Behind Morris' tears lies cold heart of mercenary

December 19, 1991|By Bob Sansevere | Bob Sansevere,Knight-Ridder

ST. PAUL, Minn. -- The next time the TV is on, don't be surprised if you see Jack Morris, tears streaming down his face, saying how he always has wanted to pitch for a Canadian team. Jack, you see, is a man of the '90s. He's not afraid to shed a tear. He proved that when he signed with the Twins and got all weepy, saying it was (sniffle, sniffle) a lifelong dream to play in Minnesota.

The tear spigot opened up again during the World Series. Jack got choked up when he talked about pitching for the Twins, the team he (sniffle, sniffle) rooted for as a kid.

Minnesota is where Jack Morris grew up, where he returned at age 36 to lead the Twins to the World Series. Minnesota is where Jack Morris will visit next season as a member of the Toronto Blue Jays.

Morris' lifelong dream lasted one season. Presumably, he'll break down and cry, if he hasn't already. It won't be out of sentimentality, however. If Morris gets blubbery, it will be because of the haul he has made in Toronto. If you put your John Hancock on a two-year contract that's guaranteed and worth $10.85 million, wouldn't you get just a little emotional?

Lifelong dreams, it would appear, can be bought for a price. The Blue Jays' two-year guarantee was $2.85 million more than the Twins' two-year guarantee. The Twins offered a third year that could have netted Morris up to $5 million, but it wasn't guaranteed.

Some people figured Morris would listen to offers, get his ego stroked, then re-sign with the Twins. Because it was his lifelong dream to play here.

Baloney.

Morris is like a lot of ballplayers. He's a mercenary. He'll go where the money is. Before signing with Toronto, Morris called Twins general manager Andy MacPhail and said he had just been offered a three-year, $15 million deal. That wasn't entirely true because the third year is at the Blue Jays' option. They can re-sign Morris for a flat $5 million or buy him out of the third year for $1 million.

Anyway, Morris called to say he would take less from the Twins, that he would return for three years and $14 million. MacPhail told Morris sorry, no can do.

So, Morris signed with Toronto. He got what all of us want in life. He set himself up for life.

"I think he was genuine when he came here and said he wanted to stay," MacPhail said. "Probably the thing that made him a great pitcher on the mound probably was the same thing that drove him to take this [Toronto] offer."

What's interesting, though, is that Morris actually could have gotten more from the Twins than he'll get from the Blue Jays just by staying healthy in 1992 and 1993. All he had to do was pitch 100 innings in each of those seasons and he would have been assured of making $3 million in '94. "If he's just alive and breathing, he can get 100 innings a year," MacPhail said.

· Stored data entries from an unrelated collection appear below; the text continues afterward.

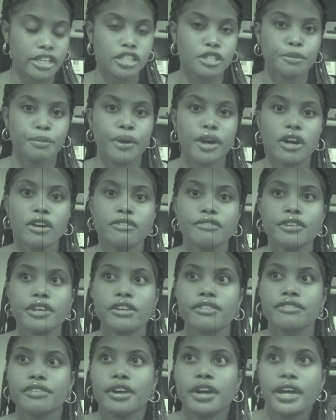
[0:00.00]
is
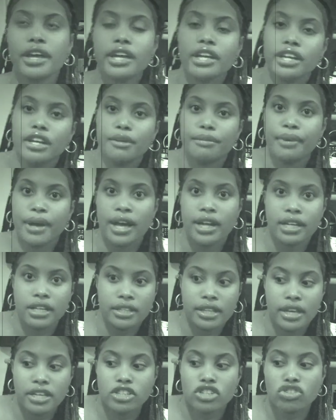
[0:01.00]
perfect for anybody
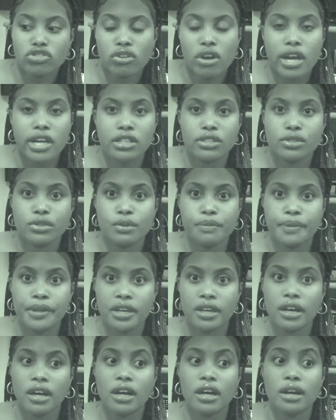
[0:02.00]
that's trying to
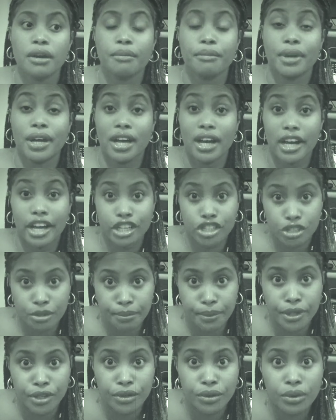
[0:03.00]
become an
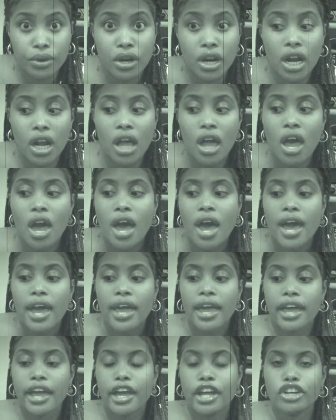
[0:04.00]
entrepreneur
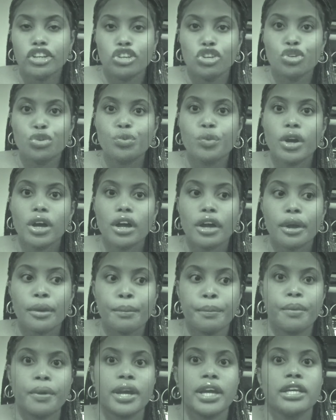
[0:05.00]
and you want
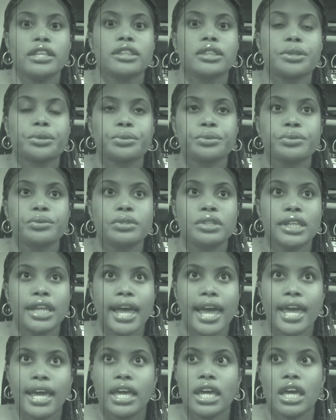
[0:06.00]
a breakthrough,
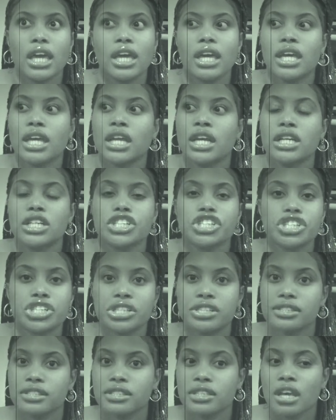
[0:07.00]
like, in
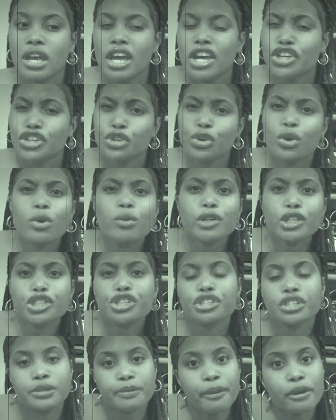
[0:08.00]
just doing what
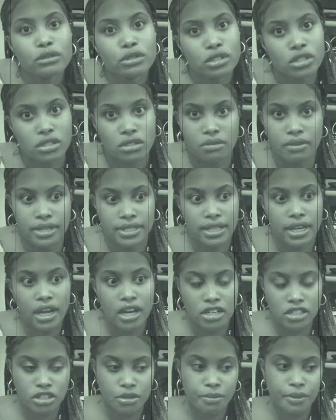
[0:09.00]
you're supposed to do as an
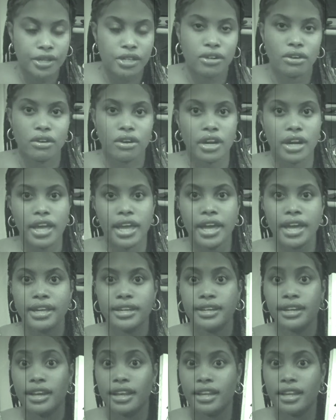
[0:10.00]
entrepreneur. And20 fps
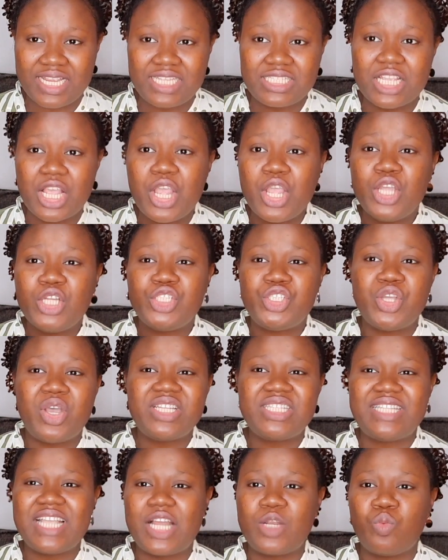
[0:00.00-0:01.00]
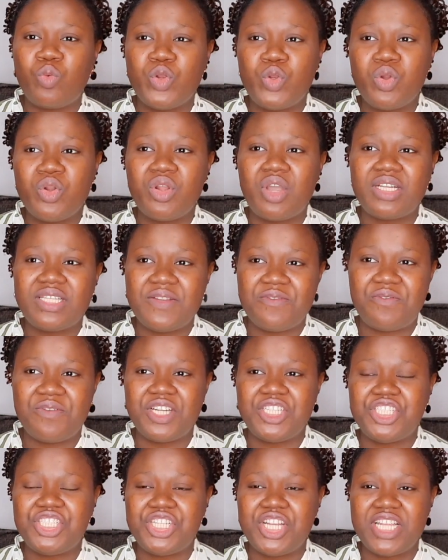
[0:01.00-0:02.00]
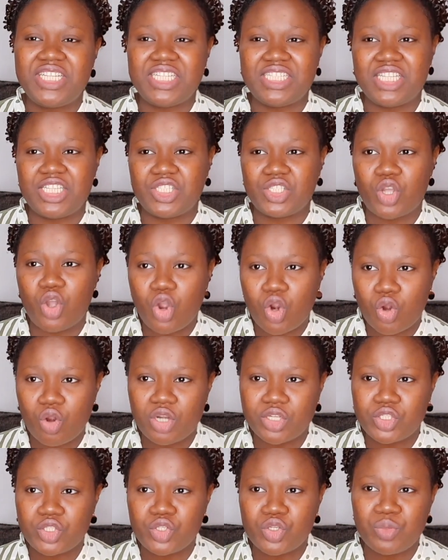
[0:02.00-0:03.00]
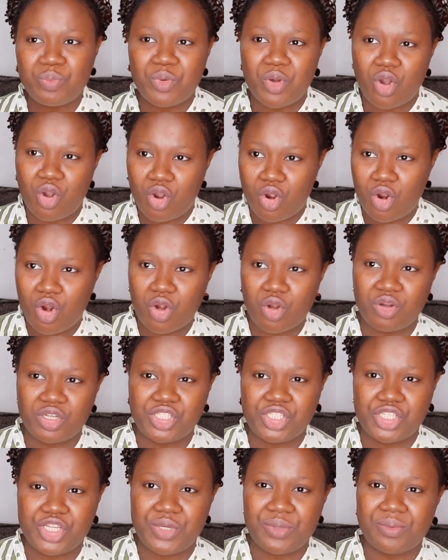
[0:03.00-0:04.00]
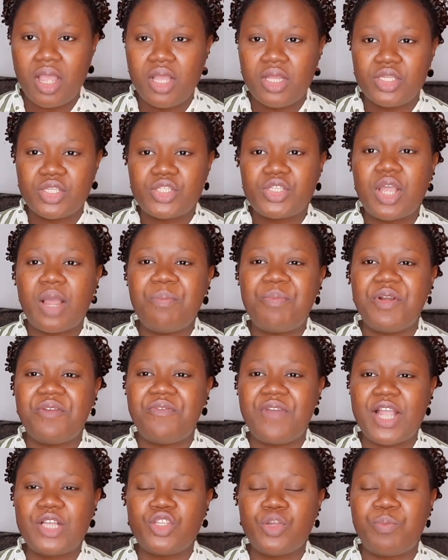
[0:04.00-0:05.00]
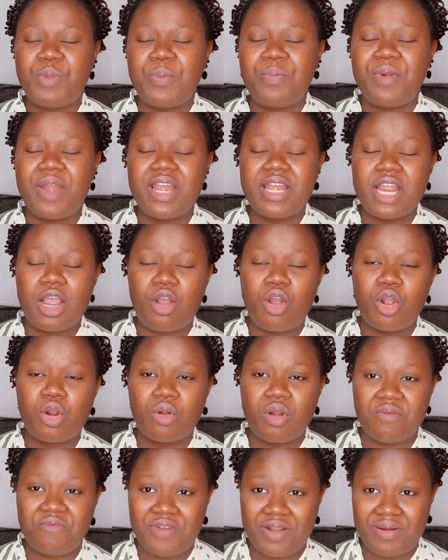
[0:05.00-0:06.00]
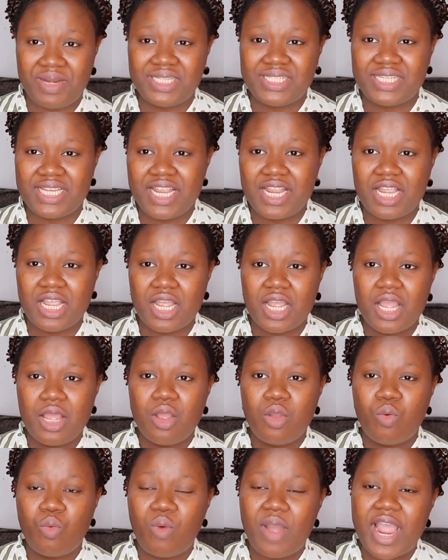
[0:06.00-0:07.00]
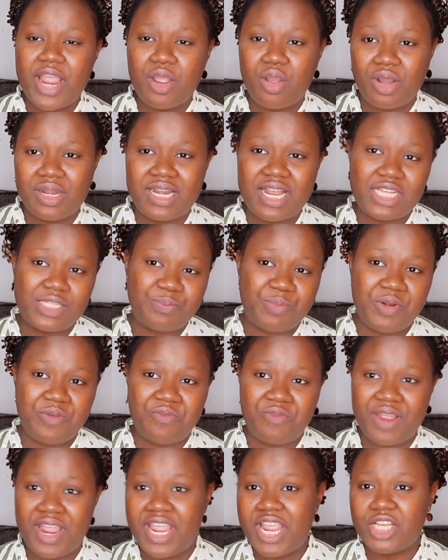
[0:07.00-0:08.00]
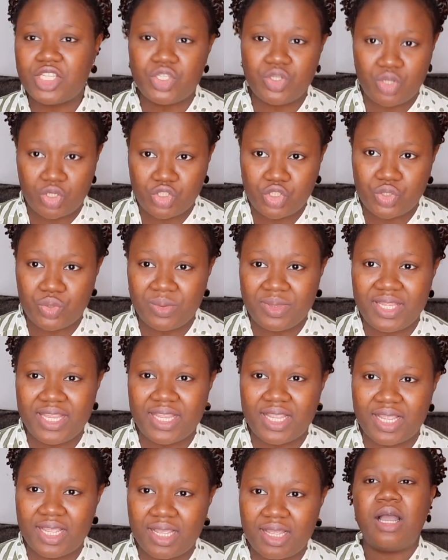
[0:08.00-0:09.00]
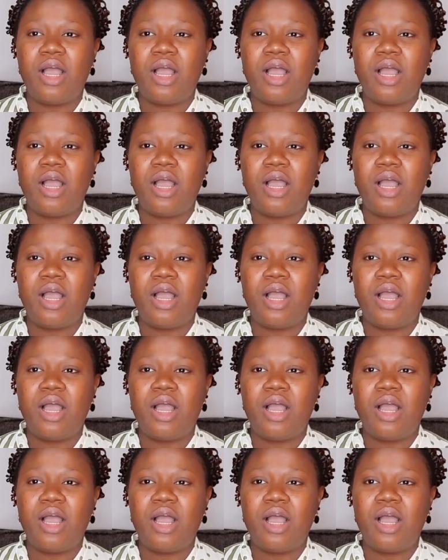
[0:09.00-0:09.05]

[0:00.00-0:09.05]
it, just that we do not differentiate it is okra soup or okra stew. Some prefer to prepare their okra very thick, while others prefer it not so thick.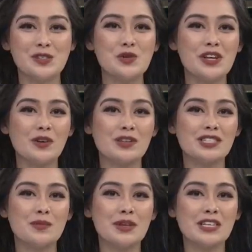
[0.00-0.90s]
The two younger
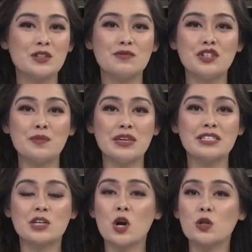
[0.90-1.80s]
siblings of gymnast
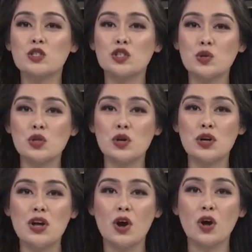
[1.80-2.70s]
Carlos Yulo
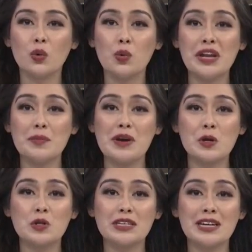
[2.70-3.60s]
are winning
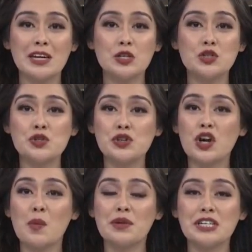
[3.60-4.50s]
medals in a junior
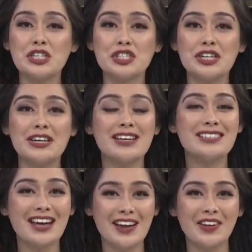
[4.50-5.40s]
competition in
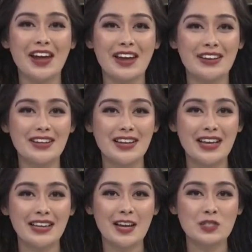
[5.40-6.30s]
Thailand.
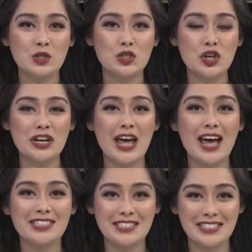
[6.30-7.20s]
Kason Chan
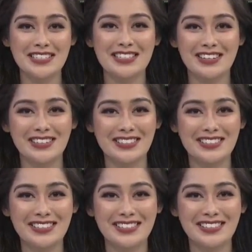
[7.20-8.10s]
has the details.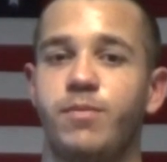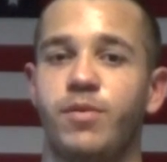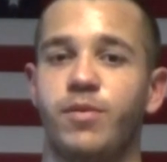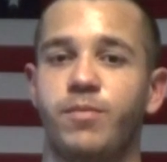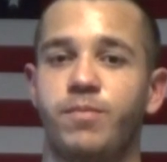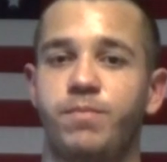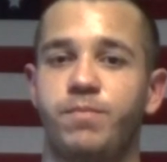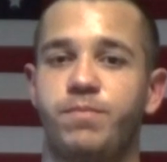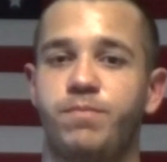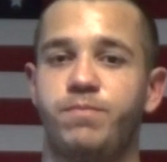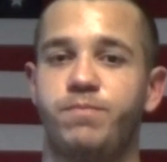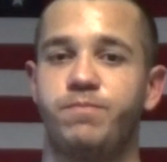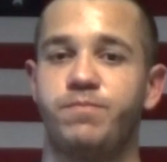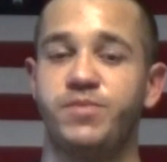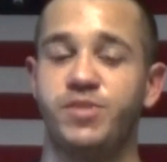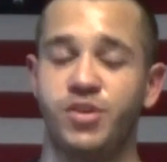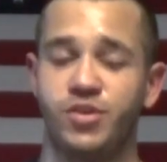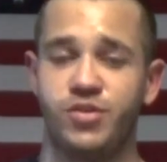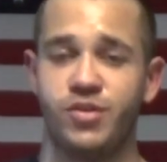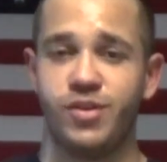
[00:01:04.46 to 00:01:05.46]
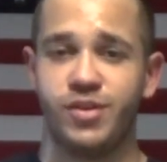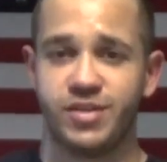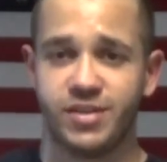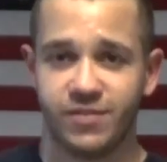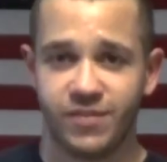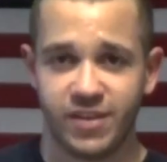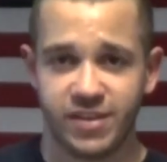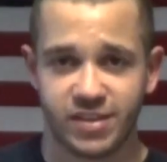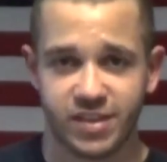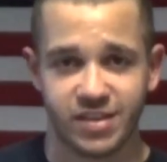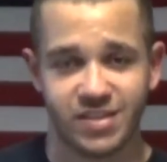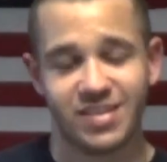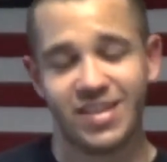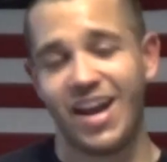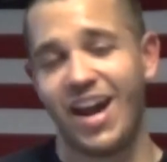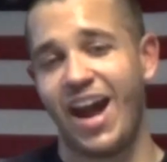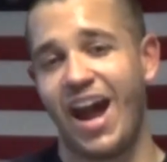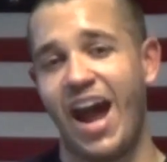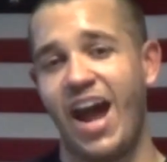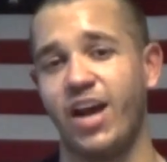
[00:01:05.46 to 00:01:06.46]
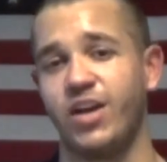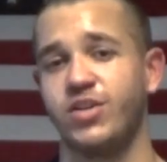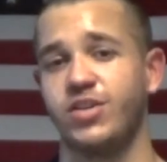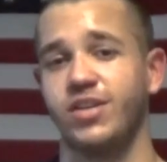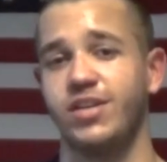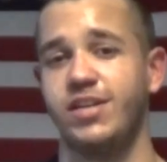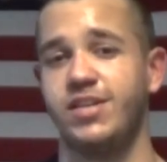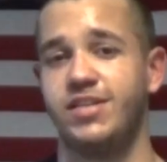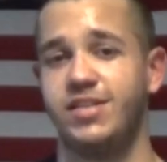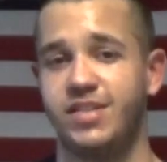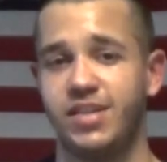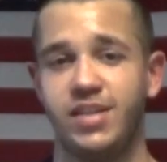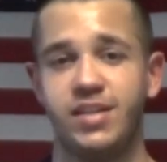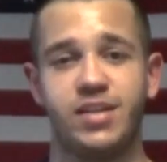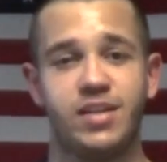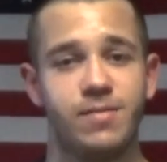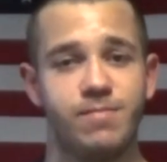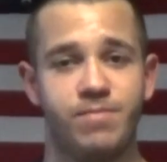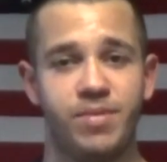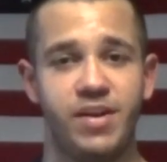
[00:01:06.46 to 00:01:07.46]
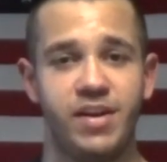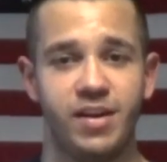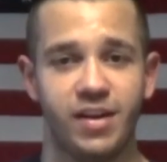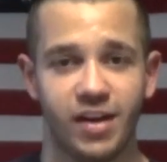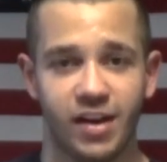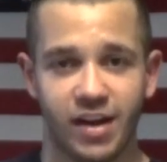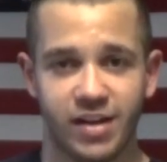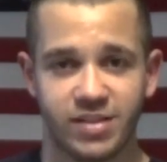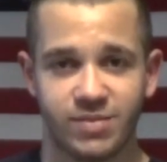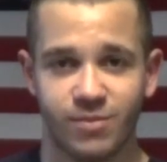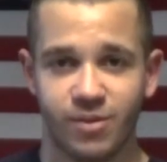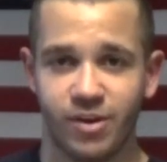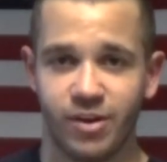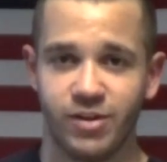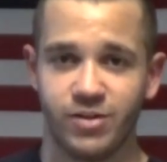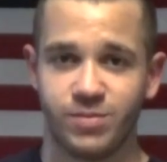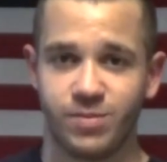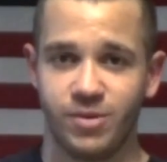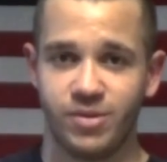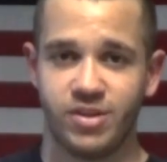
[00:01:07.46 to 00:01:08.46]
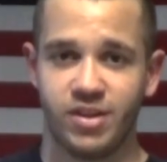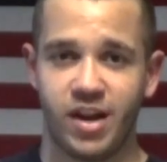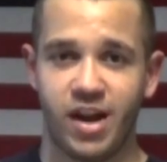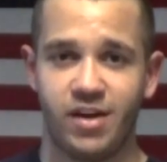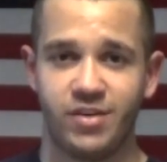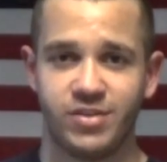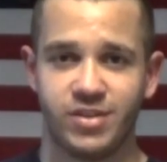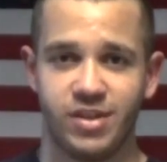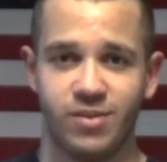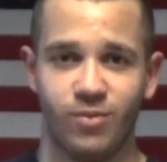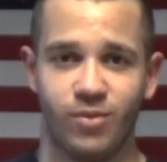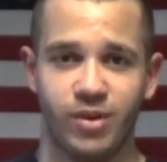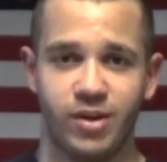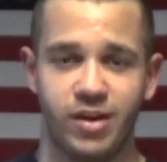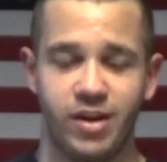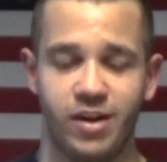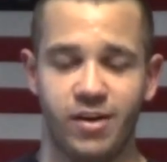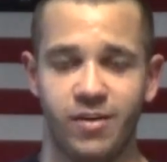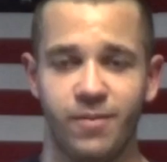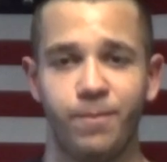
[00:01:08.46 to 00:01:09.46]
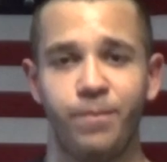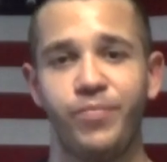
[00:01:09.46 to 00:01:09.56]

but Zydrunas Zviskus actually did compete against Morios Pujanowski one year.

The Twins' offer in '94 was based on Morris' performances in '92 and '93. There were six incremental hikes in salary based on innings pitched. It ranged from the $3 million for 100 innings in '92 and '93 to $5 million if Morris pitched just 100 innings in '92 and 225 in '93.

"In some ways, there's more security in our offer [than Toronto's]," MacPhail said. "It boiled down to if he was hit by a bus and never pitched again, we'd be willing to give him $8 million."

Using the same hit-by-a-bus scenario, the Blue Jays are willing to give Morris $10.85 million. Beyond that? Chances are, the Blue Jays will buy out of Morris' contract for $1 million after two years rather than pay him $5 million in '94. Keep in mind, he'll be 39. In other words, the Twins' offer could have been more lucrative in the third year.

Maybe the day will come when Morris cries again, this time because he didn't take the Twins' offer.